* _DIRECTIONS FOR THIS TASK_:
Please reproduce all the data exactly as written and omit the pictures.

* _RECORDS FOR THIS EXERCISE_:
:::::
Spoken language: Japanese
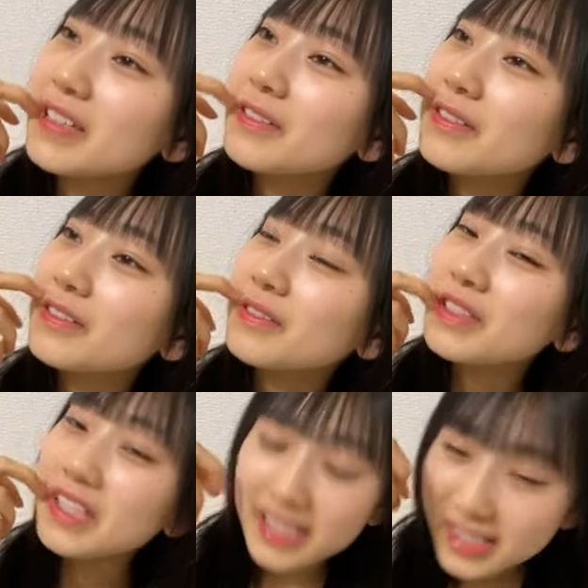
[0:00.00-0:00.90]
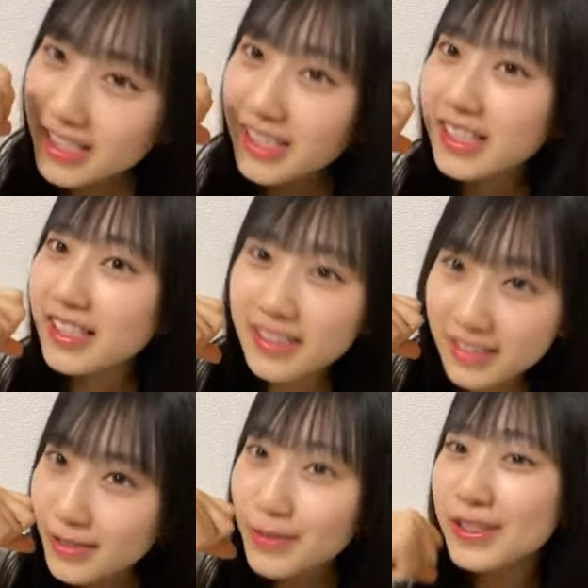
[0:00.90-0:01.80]
ちゃんのです
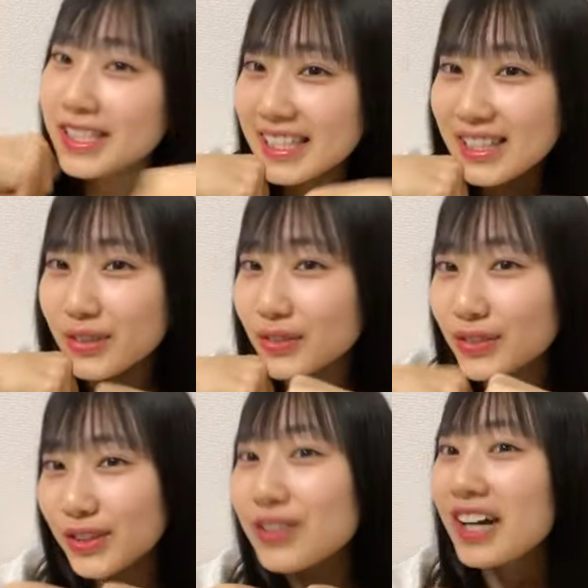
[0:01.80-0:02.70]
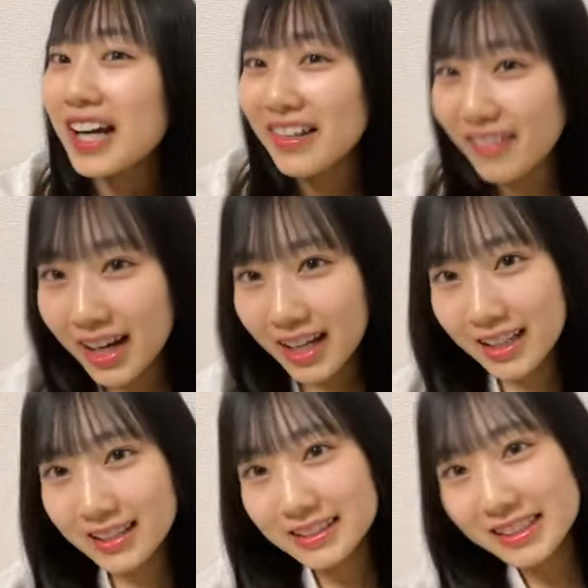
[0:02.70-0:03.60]
ストゥーシーとヒョウ柄は
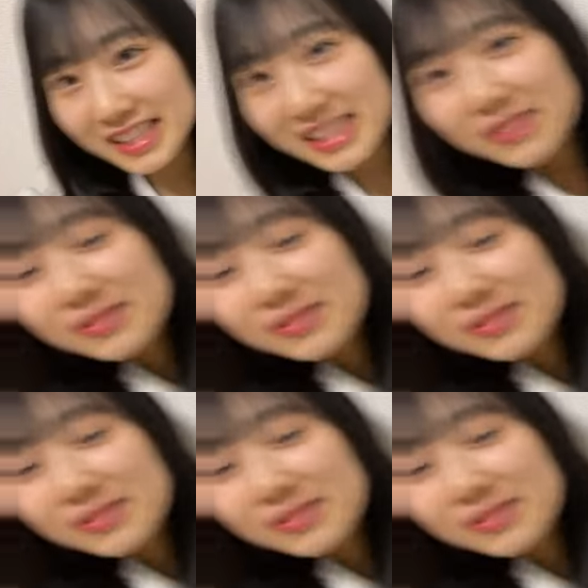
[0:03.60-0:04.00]
ち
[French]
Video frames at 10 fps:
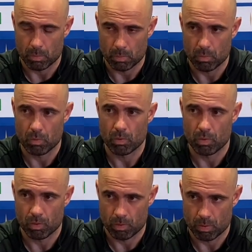d'enchaîner
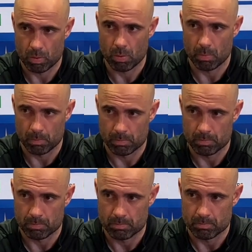comme ça Vous
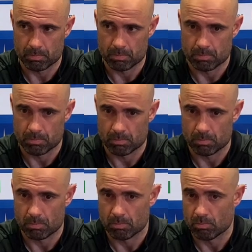restez sur cette position,
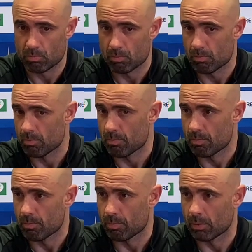notamment avec ces matchs
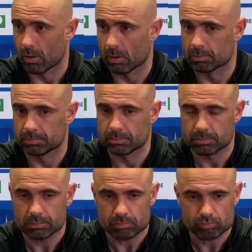serrés, là, du
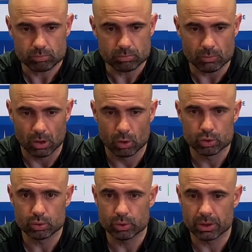lundi vendredi
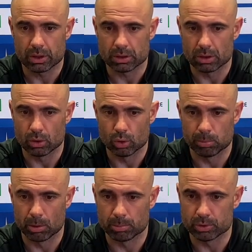Aujourd'hui, le,
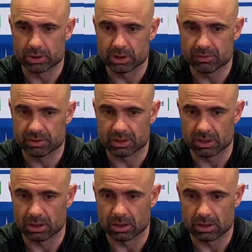point positif, c'est
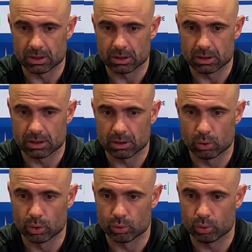euh, le
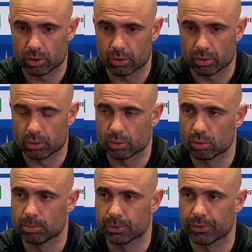retour de, tout
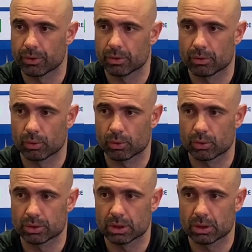le monde. Donc
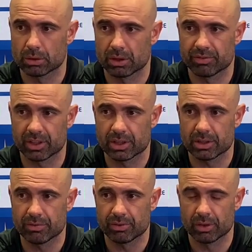j'ai un
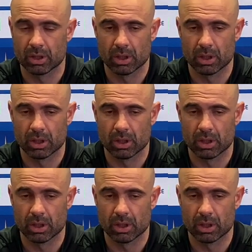effectif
:::::
* _OUTPUT OF THE EXERCISE_:
Spoken language: Japanese
[0:00.00-0:00.90]
[0:00.90-0:01.80]
ちゃんのです
[0:01.80-0:02.70]
[0:02.70-0:03.60]
ストゥーシーとヒョウ柄は
[0:03.60-0:04.00]
ち
[French]
Video frames at 10 fps:
d'enchaîner
comme ça Vous
restez sur cette position,
notamment avec ces matchs
serrés, là, du
lundi vendredi
Aujourd'hui, le,
point positif, c'est
euh, le
retour de, tout
le monde. Donc
j'ai un
effectif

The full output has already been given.